Games haven't grown in the same way that the media has. In the past generation most games got on quite well with less than a full Xbox 360 disc. Audio files aren't likely to get any bigger so that pretty much leaves video which is often used to cover for the shortcomings of optical media rather than for artistic reasons and textures and game objects. Even if the textures on Fallout 3 got 5* bigger it would still make the game less than 16GB. At an average of 16GB per game you'd still be looking at 60 titles to fill up 1TB HDD space.

Sure, gift cards are a great ancillary business for a grocery store, but they aren't going to sell the console itself. For Gamestop and BestBuy going from making money on 80% of game sales to getting a token 5% via gift cards is a joke. If there are no disks and you can buy every game immediately online, why would people even go to a GameStop? They wouldn't. And GameStop won't bother to even sell systems they stand to make so little money on. And how are platform holders going to sell consoles no one will stock? Exclusively via mail order and/or cable service bundles? That's a pretty scary scenario for them.

How did retailers originally get into the low margin console business in the first place?
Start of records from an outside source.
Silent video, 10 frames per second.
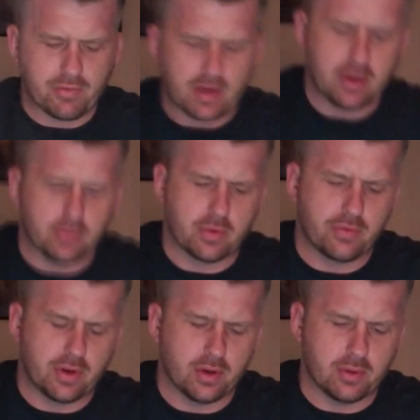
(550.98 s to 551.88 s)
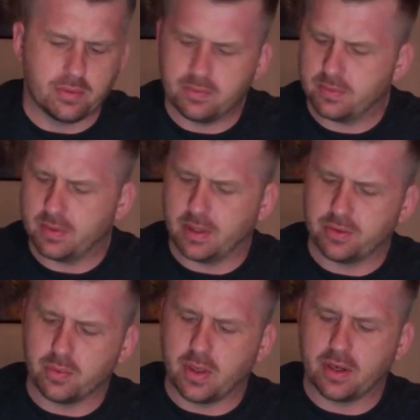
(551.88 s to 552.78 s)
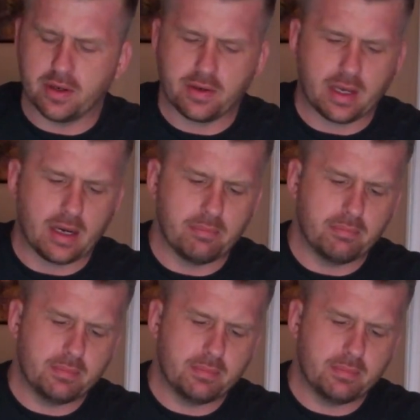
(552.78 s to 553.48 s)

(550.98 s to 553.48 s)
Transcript: final review, I'll do one at a time.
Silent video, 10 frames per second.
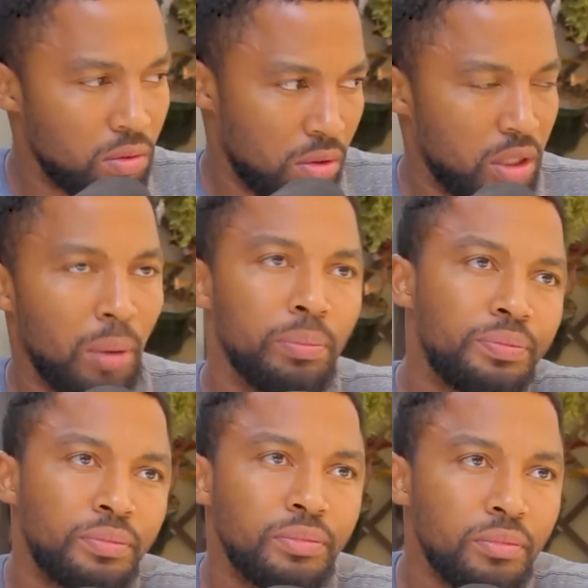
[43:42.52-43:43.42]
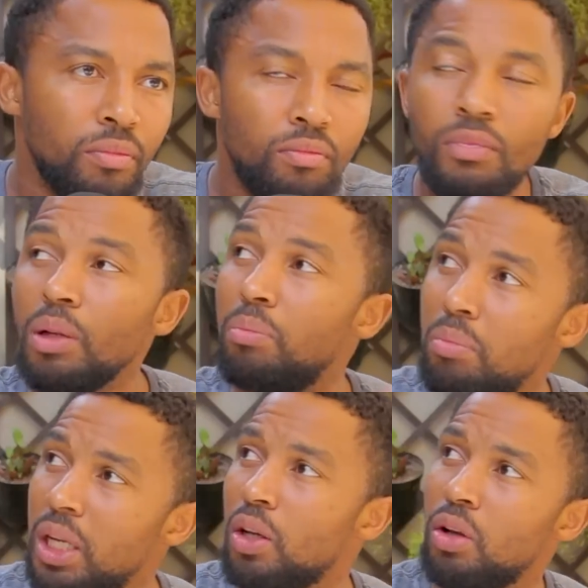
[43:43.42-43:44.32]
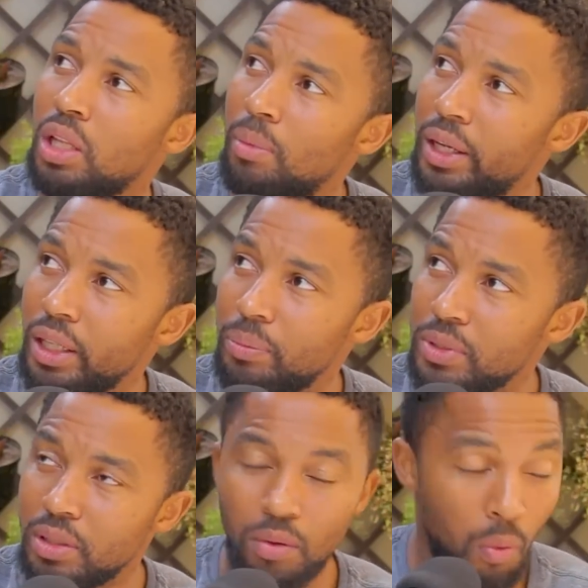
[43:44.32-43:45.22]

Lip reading: Sharp. Mina ngiyodla ama ribs.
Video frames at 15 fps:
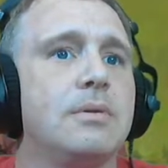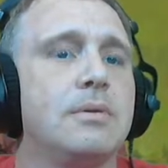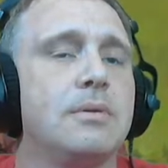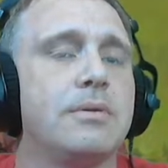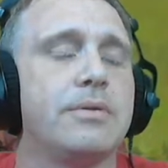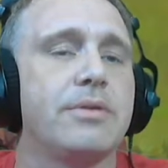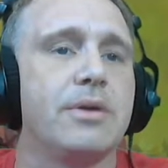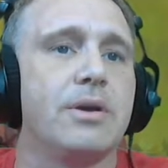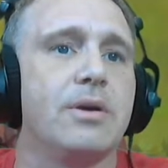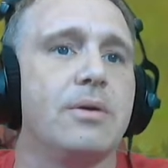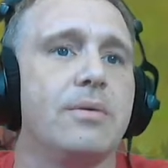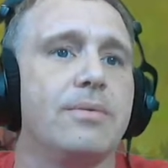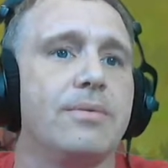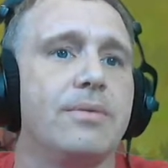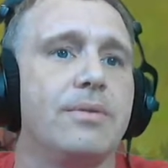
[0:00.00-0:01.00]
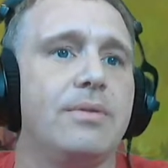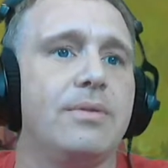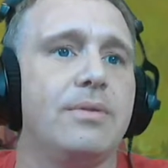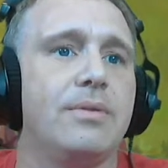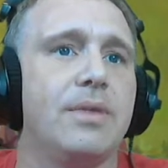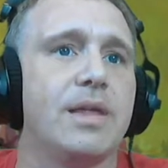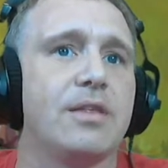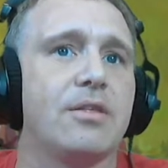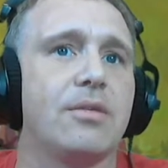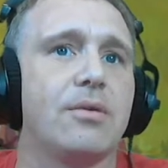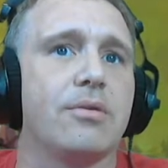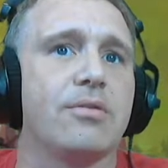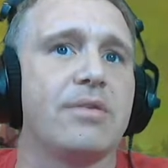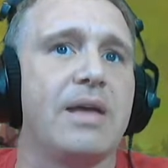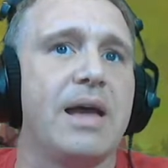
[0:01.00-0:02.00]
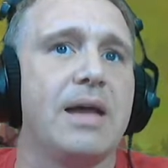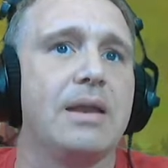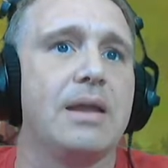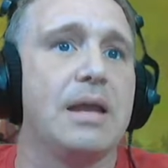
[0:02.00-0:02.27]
So, that's a little sad.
There are many ways for console manufacturers to please the retailers in order for them to stock the consoles. The games themselves don't have huge margins the retailers only make $12 bucks on a $60 release and they don't make money on the consoles themselves. Retailers aren't in the business for the money from the games that's why very few game only retailers exist, they are in the business to get other business through the trade of games. If retailers can get that foot traffic without devoting the shelf space then they'll be for it and not against it. If 50% of people will download anyway then the best strategy is to make the best use of the 50% who won't and in this case cartridges, game cards and kiosks are an advantage not a disadvantage.